Her throat tightened.

He regarded her with amusement. “I did not mean that literally, but it could be arranged.”

He was a sheikh, but more importantly, he was a leader from a foreign country. If he possessed diplomatic immunity, Holly thought in a burst of fear, he could do anything he wanted, and get away with it.

Chapter Three

Sharif did not understand why, after all these years, he was suddenly seized with the desire to possess a woman. Why at this perilous time, when he needed to stay alert, and why this defiant woman?

From the moment he’d held her in the car, Holly had aroused a response like no woman since Yona. And now, in the rise and fall of her breasts as she stared at him, he read a rising passion that matched his own.

She was fighting her desire in vain. He knew from his younger days what it took to seduce a woman, and this one lay within his power. All it would take was the touch of his lips against her face and throat, and the hard commanding movements of his body, and he could bring them both to ecstasy.

Holly’s eyes widened. With fear or longing, or both? “Don’t,” she whispered. “Please.”

She was, the sheikh reminded himself sharply, another man’s bride. She was also a threat to his ability to take his son back to Alqedar.

Stiffly, he drew back. “You have nothing to fear. I told you, I am not an abuser of women.”

“And you really don’t know what’s happened to my sister?” Even at this tense moment, Holly Rivers was more concerned for the missing woman than for herself, he saw with reluctant admiration.

“I wish I did.” Sharif bent and ran one finger along his son’s cheek. “It would be easier to straighten out this mess if she were here. Unless she intended, as I feared, to seek custody.”

“I don’t know what she intended.” The young woman brushed back a wave of red hair that had fallen across her temple. “I haven’t seen her in three months, since before Ben was born.”

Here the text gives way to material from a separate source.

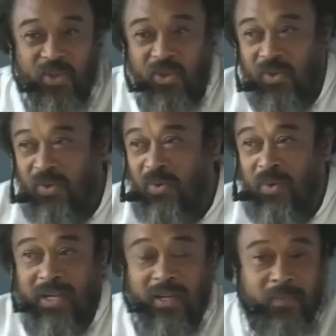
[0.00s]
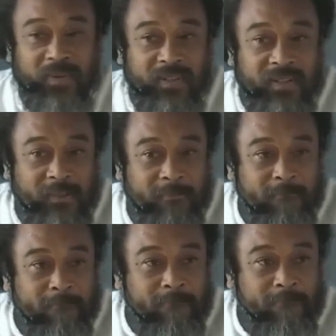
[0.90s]
So what happened
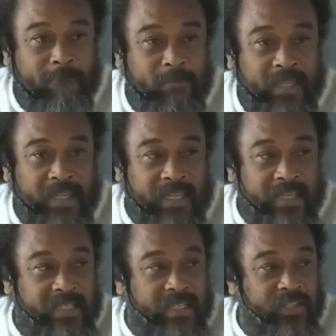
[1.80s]
is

“Then how did you get him?”

“A friend of hers brought him, a musician named Griff Goldbar. He said she would come back in a few days. That was over a month ago.”

About that time, the clinic owner had stopped taking Zahad’s calls. Such a coincidence must be meaningful. “Do you know a woman named Noreen Wheaton?”

“No, why?”

“She’s the head of the clinic that hired your sister,” he said. “If you’ve been searching for Jasmine, surely you found some record of the surrogacy arrangement.”

Holly’s expression grew troubled. “Jazz must have taken her contract with her. I cleaned out her room, but there weren’t any papers from a clinic.” The baby began to squirm. “I think he’s hungry.”

“I’ll get the formula.” Sharif went to fetch the bag that Aunt Selima had packed.

As he crossed the cabin, he wondered why the clinic director had been reluctant to talk to Zahad. Had there been threats against the clinic and, if so, from whom? With the police after him, Sharif could hardly contact Mrs. Wheaton to ask her directly.

Or perhaps he was looking in the wrong direction. The woman, Jasmine, might have enemies of her own. Her disappearance might bear no relationship to Sharif or to the clinic.

On his way back to the alcove, he tuned the television set to an all-news station, grateful that, in California, even remote cabins came equipped with TV service. At the moment, however, the report concerned local politics.